In recent months, the government released statistics which showed up to 30 percent of eligible pension credit claimants do not apply for the support.
This could equate to around £2.5billion of funds going unclaimed.
According to invezz.com, eligible families could be missing out on £2,000 per year but fortunately, there are tools in place to help.
State pensioners in England, Scotland or Wales could be eligible for said support and the government provides free-to-use eligibility tools on their website.
Over 60s can claim huge discounts on their travel.
Within London, Wales and Scotland it’s possible to claim free travel through a 60+ Oyster Card or a Freedom Pass.
Within Wales, it is also possible to claim a Concessionary Card for free buses and in Scotland pensioners can apply for a National Entitlement Card.
Additionally, pensioners who prefer to drive themselves can apply for the “Club 60” scheme which allows them to make savings on their MOT, air-con recharges and other services.
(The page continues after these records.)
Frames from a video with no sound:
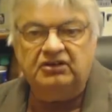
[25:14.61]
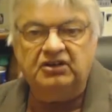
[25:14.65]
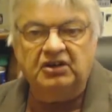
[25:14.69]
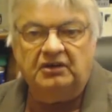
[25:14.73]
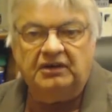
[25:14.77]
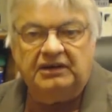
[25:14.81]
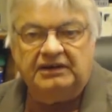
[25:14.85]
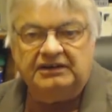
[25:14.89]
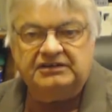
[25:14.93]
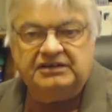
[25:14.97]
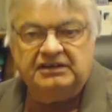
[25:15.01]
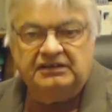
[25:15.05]

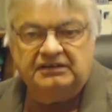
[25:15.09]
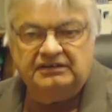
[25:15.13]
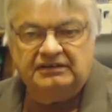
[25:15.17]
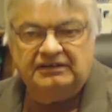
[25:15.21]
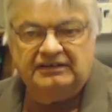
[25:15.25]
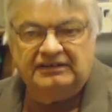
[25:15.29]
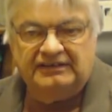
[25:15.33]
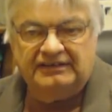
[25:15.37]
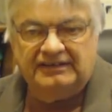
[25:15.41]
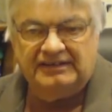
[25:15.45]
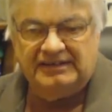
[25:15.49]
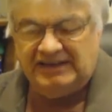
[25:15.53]
Don't do
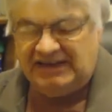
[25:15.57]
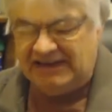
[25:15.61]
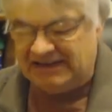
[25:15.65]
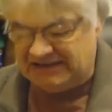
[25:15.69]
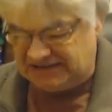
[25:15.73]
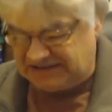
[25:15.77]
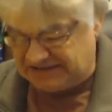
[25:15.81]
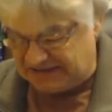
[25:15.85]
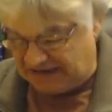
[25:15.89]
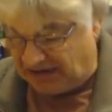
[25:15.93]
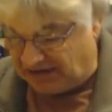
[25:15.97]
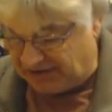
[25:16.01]
it.
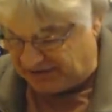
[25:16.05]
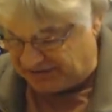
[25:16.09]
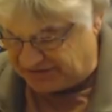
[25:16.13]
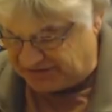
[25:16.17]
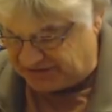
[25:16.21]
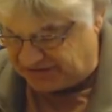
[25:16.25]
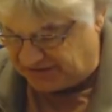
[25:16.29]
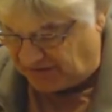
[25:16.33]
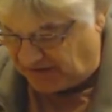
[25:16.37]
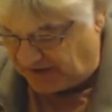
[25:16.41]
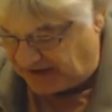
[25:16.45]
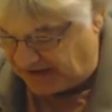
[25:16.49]
That's
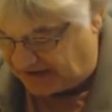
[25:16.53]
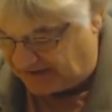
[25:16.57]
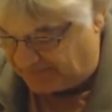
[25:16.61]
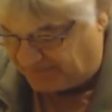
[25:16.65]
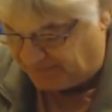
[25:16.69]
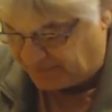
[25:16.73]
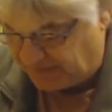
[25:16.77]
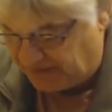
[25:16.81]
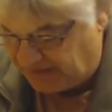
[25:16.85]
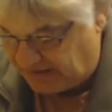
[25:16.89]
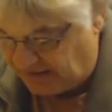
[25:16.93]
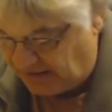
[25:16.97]
the answer
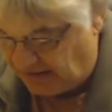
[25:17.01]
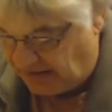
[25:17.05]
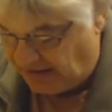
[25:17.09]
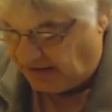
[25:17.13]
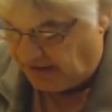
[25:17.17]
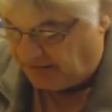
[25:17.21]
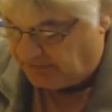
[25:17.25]
there.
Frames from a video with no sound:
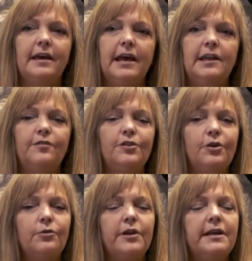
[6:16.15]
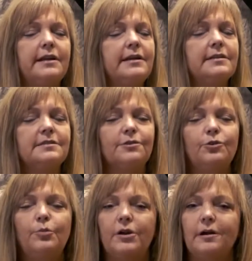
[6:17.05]
And if you don't read, it is
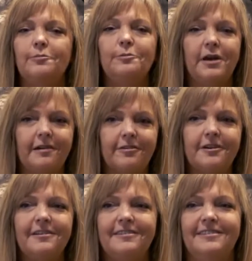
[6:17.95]
no problem ever.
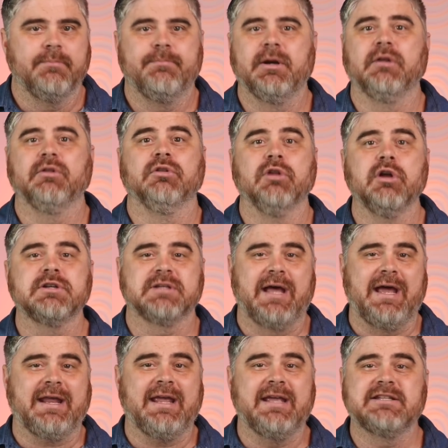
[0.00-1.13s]
but it looks
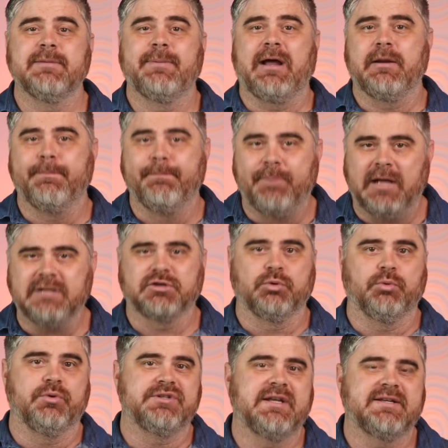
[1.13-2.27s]
like it's about to bust
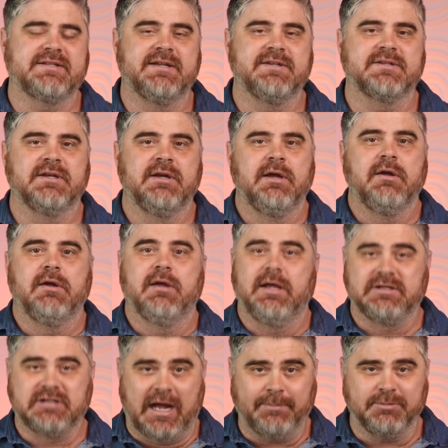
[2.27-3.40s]
through resistance
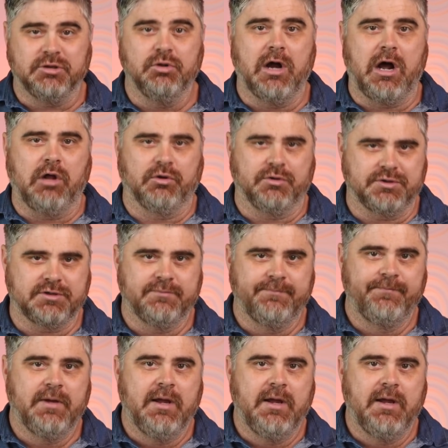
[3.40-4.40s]
and top $2.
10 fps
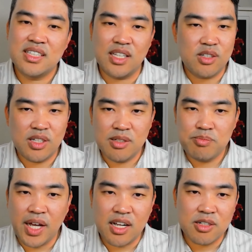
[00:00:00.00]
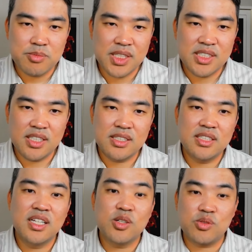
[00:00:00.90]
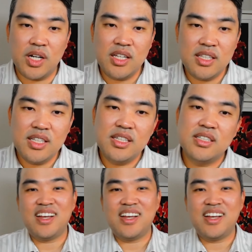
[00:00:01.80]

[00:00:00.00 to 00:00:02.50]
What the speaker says: They could impact our business greatly.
Currently, pension credit claimants may be able to receive grants for boiler replacements through the Energy Company Obligation scheme (ECO).
On top of this, there is a Domestic Renewable Heat Incentive (RHI) and Green Home Grant which can be claimed for a renewable heat installation, which could all save families thousands.
Changing bank accounts
Banks and Building Societies regularly provide switching incentives to entice customers to move their accounts.
Experts such as Martin Lewis regularly advise savers to take advantage of these offers and banks can provide cashback, overdraft, personal rewards or high-interest accounts for those willing to move money about.